Dave Palmer, director of technology writes: “Insiders are often the source of the most dangerous attacks. They are harder to detect, because they use legitimate user credentials. They can do maximum damage, because they have knowledge of, and privileged access to, information required for their jobs, and can hop between network segments. If you are a disgruntled employee looking to do damage, your best chances are through a cyber-attack. In 2017, we can no longer reasonably expect 100 percent of our employees and network users to be impervious to cyber-threats which are getting more and more advanced – they won't make the right decision, every time. Organisations need to combat this insider threat by gaining visibility into their internal systems, rather than trying to reinforce their network perimeter. We don't expect our skin to protect us from viruses – so we shouldn't expect our firewall to stop advanced cyber-threats which, in many cases, originate from the inside in the first place.”

Mark Noctor, vice president EMEA for Arxan Technologies said: “Insider attacks will continue to grow and get more sophisticated – whether it's the disgruntled employees attacking to take out their anger at the employer, or employees collaborating with external hackers for monetary gains, these types of attacks will continue to grow because they are easier to execute. Now these attacks will be targeted more at the mobile and IoT infrastructure.”
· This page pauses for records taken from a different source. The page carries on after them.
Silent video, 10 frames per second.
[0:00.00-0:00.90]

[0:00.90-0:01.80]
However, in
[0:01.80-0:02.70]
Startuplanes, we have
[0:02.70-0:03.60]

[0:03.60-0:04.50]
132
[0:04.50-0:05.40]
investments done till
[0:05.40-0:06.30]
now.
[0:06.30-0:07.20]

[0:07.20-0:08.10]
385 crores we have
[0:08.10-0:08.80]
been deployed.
The cloud will remain a hot topic in 2017. Security experts are still divided on the battle between on-prem and cloud services, but the biggest threats remain those coming from the inside.
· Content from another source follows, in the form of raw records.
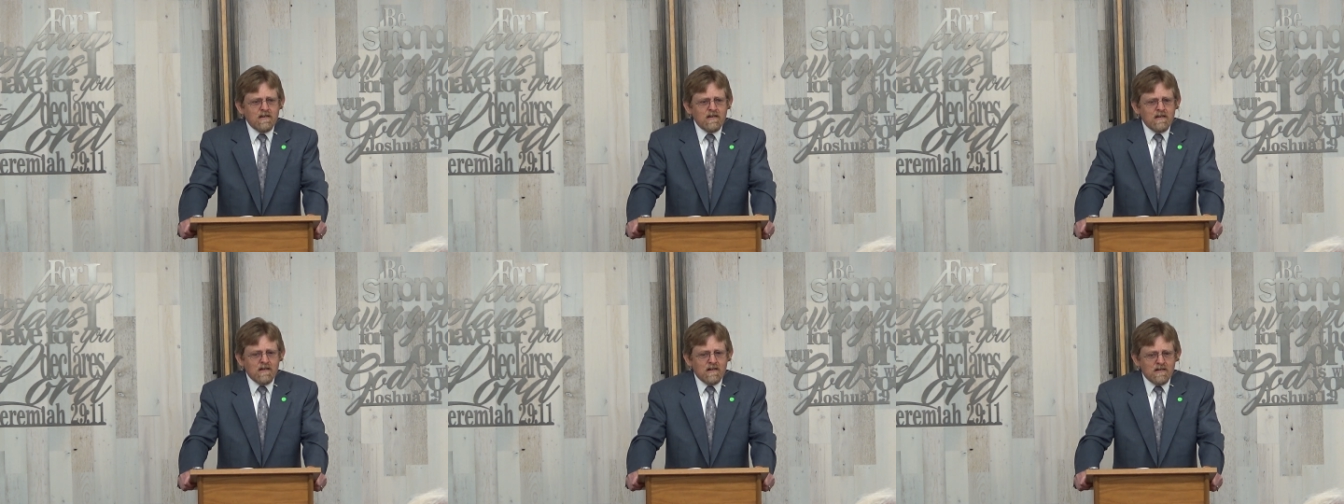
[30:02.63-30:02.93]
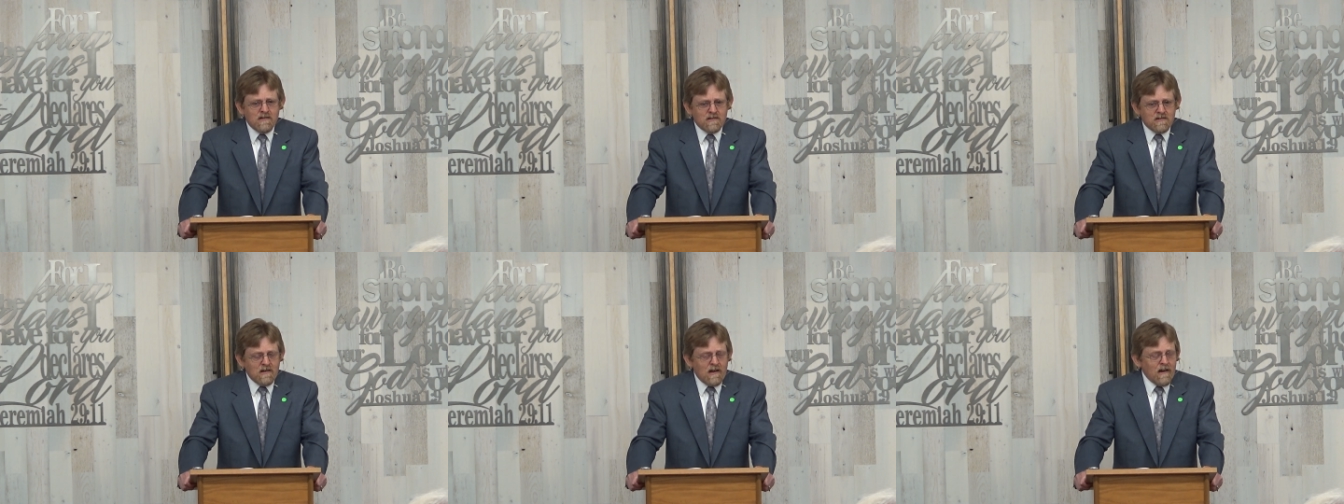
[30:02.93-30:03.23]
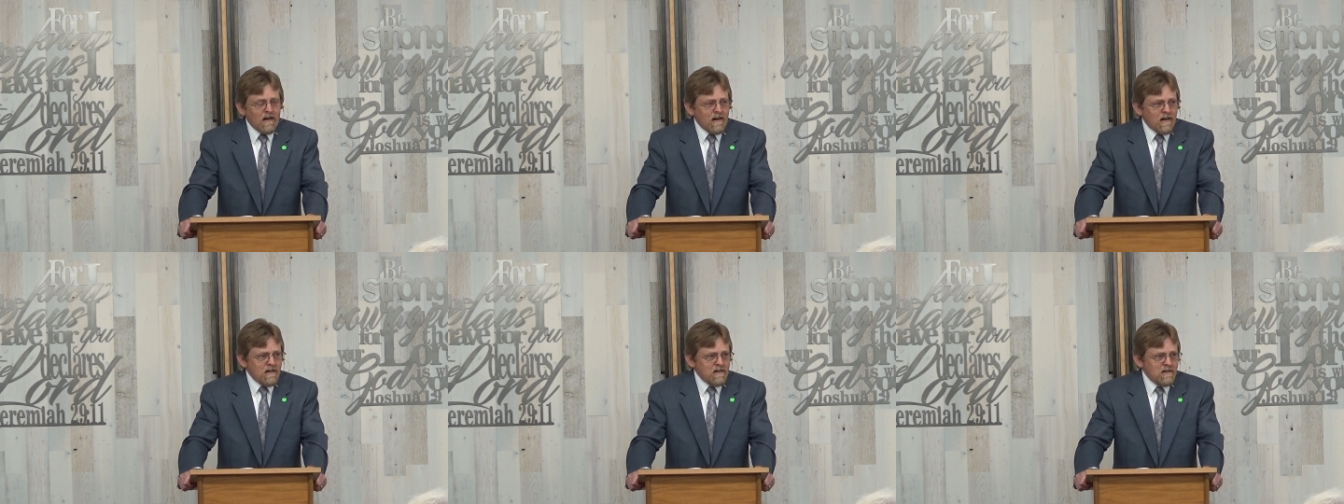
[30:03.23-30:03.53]
it is
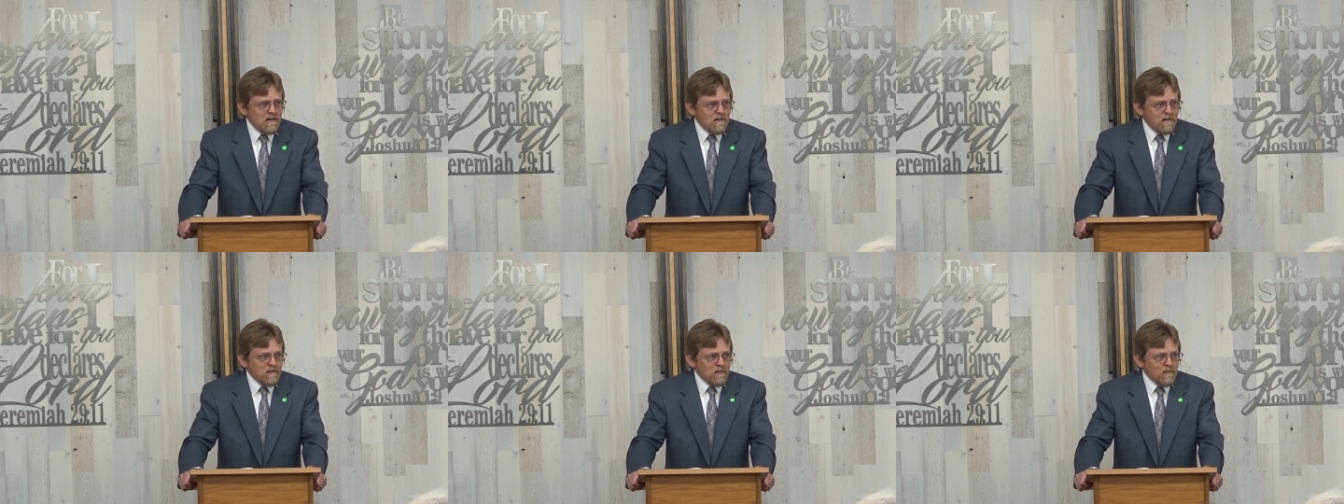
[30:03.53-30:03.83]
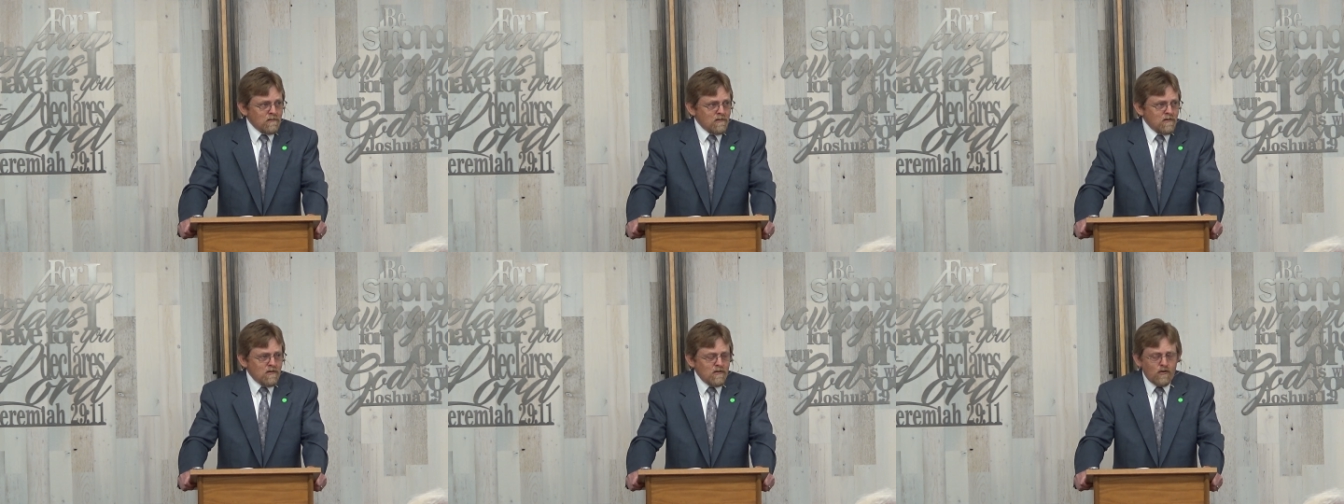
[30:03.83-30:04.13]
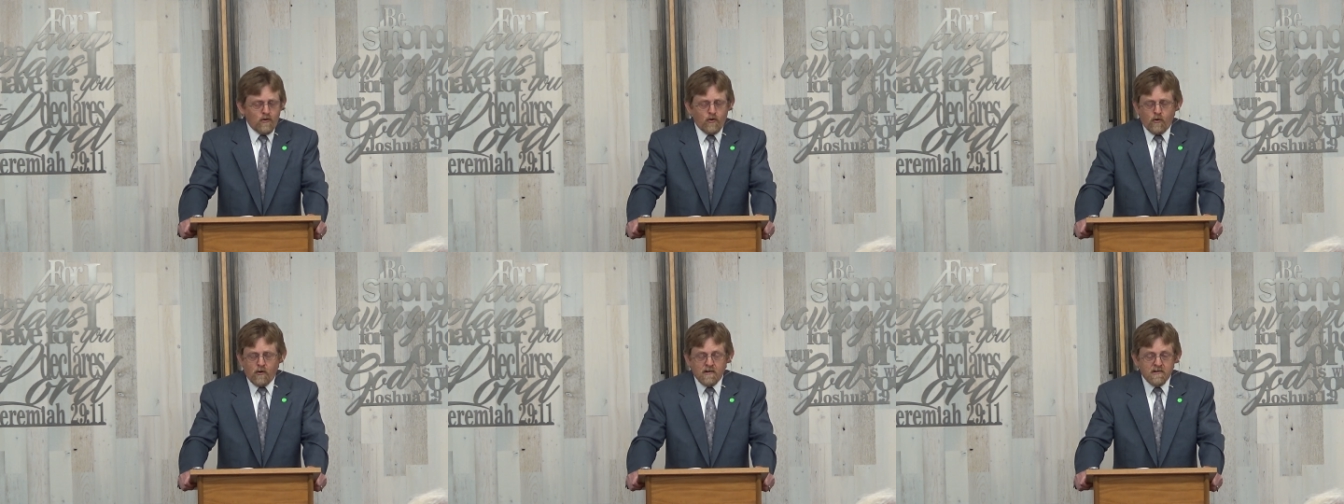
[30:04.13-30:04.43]
not ideal
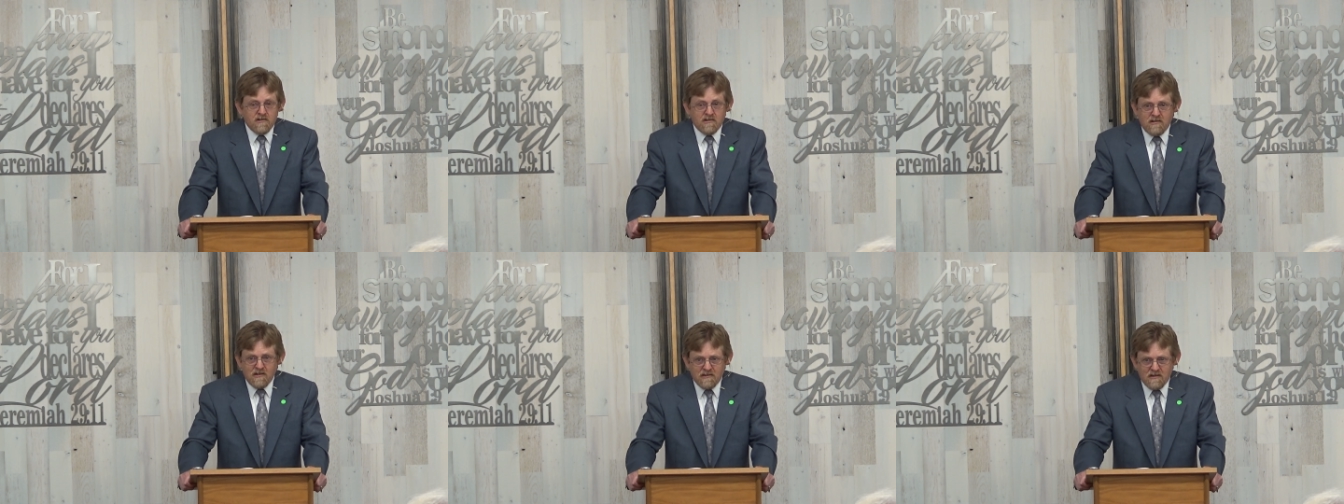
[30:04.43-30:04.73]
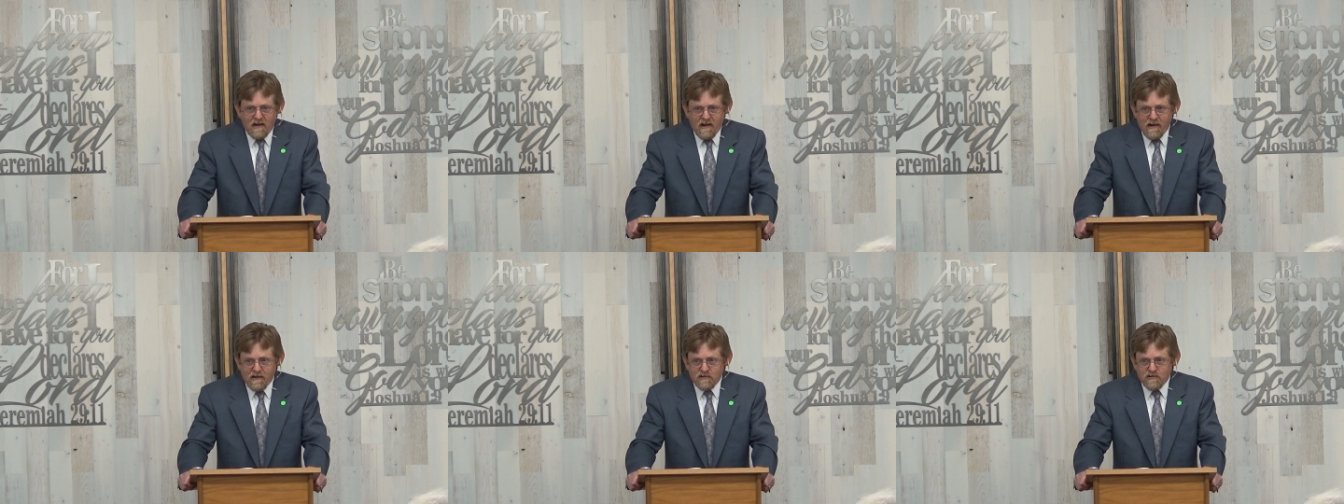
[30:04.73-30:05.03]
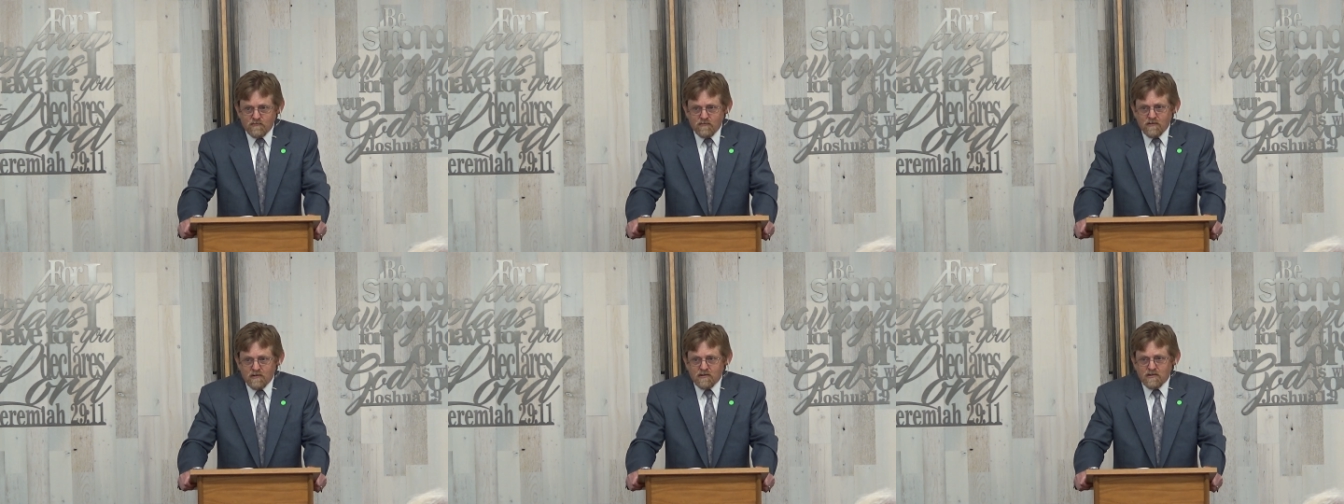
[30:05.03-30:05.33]
or it's
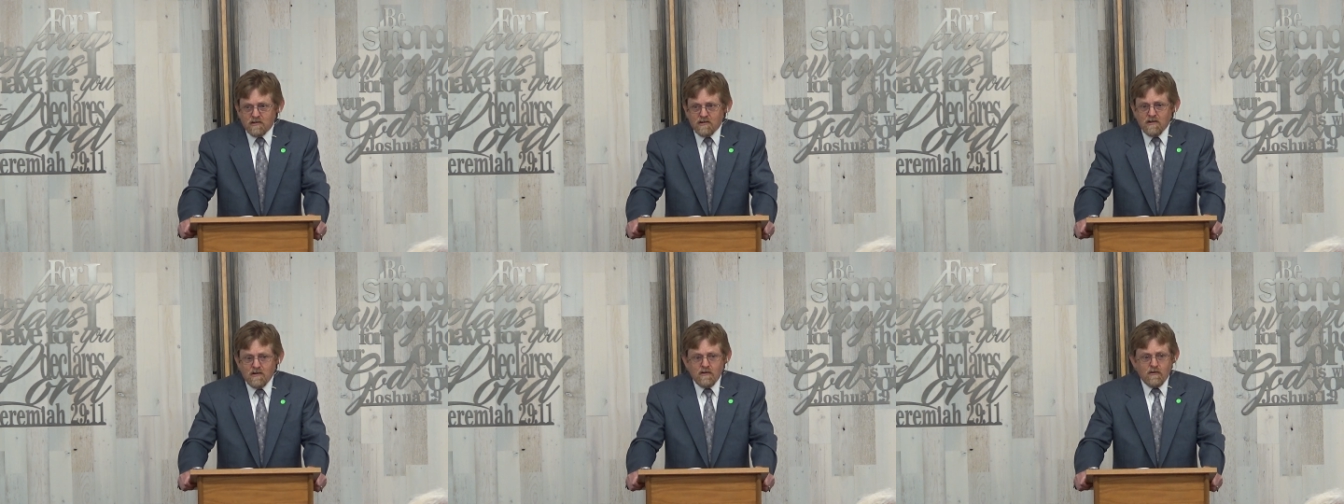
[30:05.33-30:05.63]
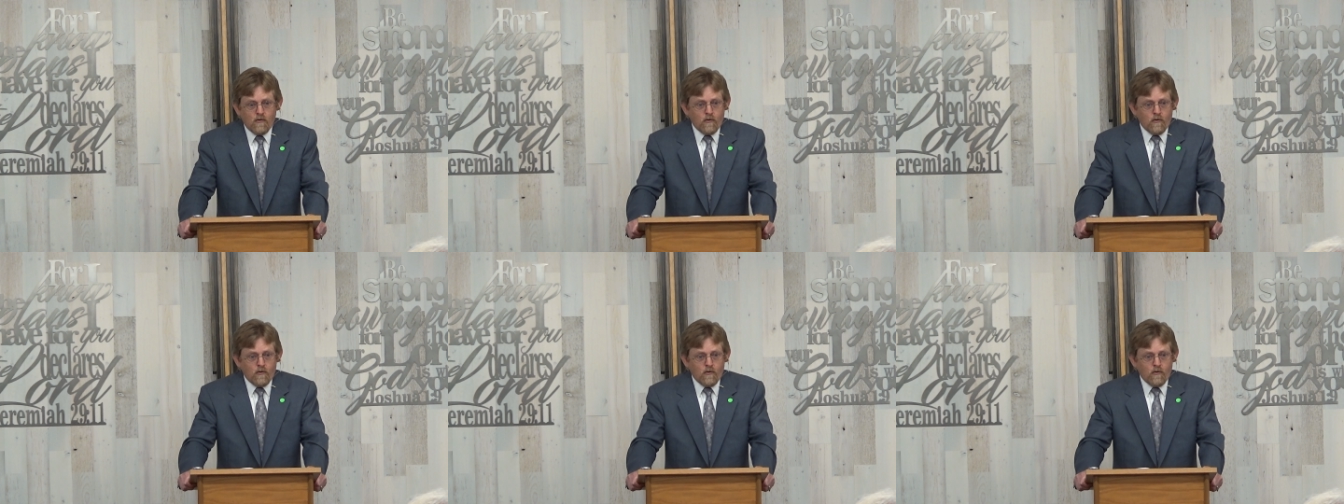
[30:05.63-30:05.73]
disastrous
Derek Manky, global security strategist at Fortinet said: “The expanding attack surface enabled by technology innovations such as cloud computing and IoT devices, a global shortage of cyber-security talent, and regulatory pressures continue to be significant drivers of cyber-threats. The pace of these changes is unprecedented, resulting in a critical tipping point as the impact of cyber-attacks are felt well beyond their intended victims in personal, political, and business consequences. Going forward, the need for accountability at multiple levels is urgent and real affecting vendors, governments, and consumers alike. Without swift action, there is a real risk of disrupting the progress of the global digital economy.”
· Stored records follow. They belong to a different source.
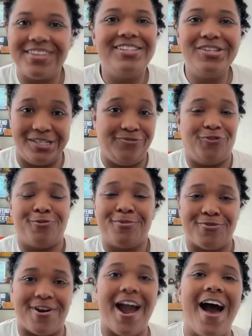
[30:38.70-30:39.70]
just for
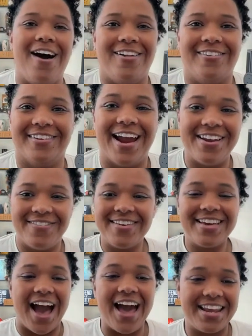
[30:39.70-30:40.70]
morale, right? We
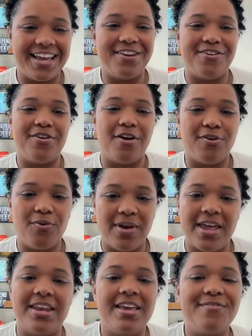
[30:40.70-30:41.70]
got to get another
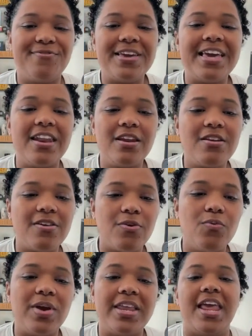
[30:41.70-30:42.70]
win. If we get another
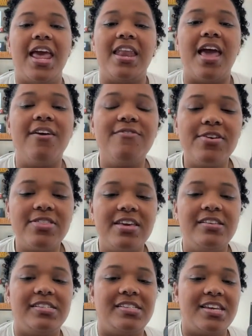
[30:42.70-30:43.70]
win and
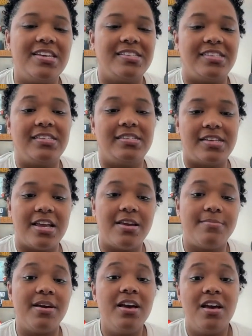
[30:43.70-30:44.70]
everything stays the
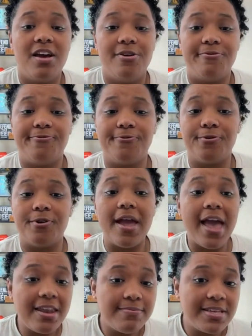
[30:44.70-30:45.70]
same for
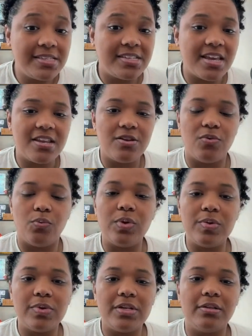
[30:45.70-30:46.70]
Edmonton, we
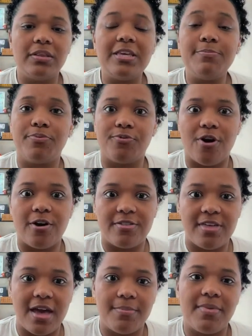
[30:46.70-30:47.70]
would leapfrog
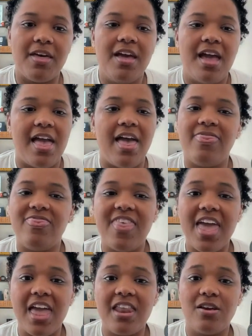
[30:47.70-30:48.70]
them. And
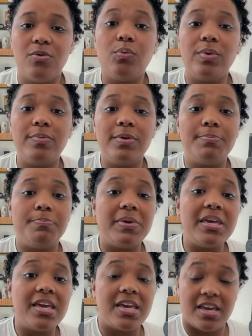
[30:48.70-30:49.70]
then we would
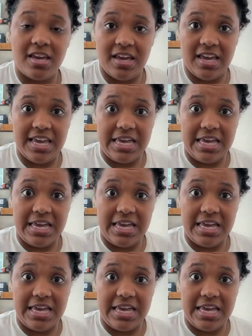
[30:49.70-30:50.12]
be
Greg Hanson, vice president worldwide consulting at Informatica said: “Security will no longer be a question of on-premise or cloud. It's no longer about whether on-premise or cloud is more secure, but rather about understanding that breaches come from the inside. Threats exist inside the firewall and as a result perimeter defence has long since been ineffective. After all, the biggest threat to an organisation's security posture doesn't come from the kind of infrastructure and software it uses, but the people. The amount of data that business users are consuming and demanding means it's the data management strategy that is imperative. Security posture in 2017 will be defined by an organisation's ability to carve out a cohesive data management strategy to track data wherever it resides, and secure it at its source.”

Hitesh Sheth, CEO of Vectra said: “Bad actors will focus on the soft underbelly of data centres and cloud deployments by gaining control of firewalls, servers and switches that make up the physical infrastructure. According to the website Shadow Server, there are still more than 816,000 Cisco firewalls connected to the Internet that are vulnerable to Equation Group exploits and sub-OS rootkits exposed by the Shadow Brokers hacking group. Attackers heard this wake-up call about a vast number of vulnerabilities and will exploit them in 2017.”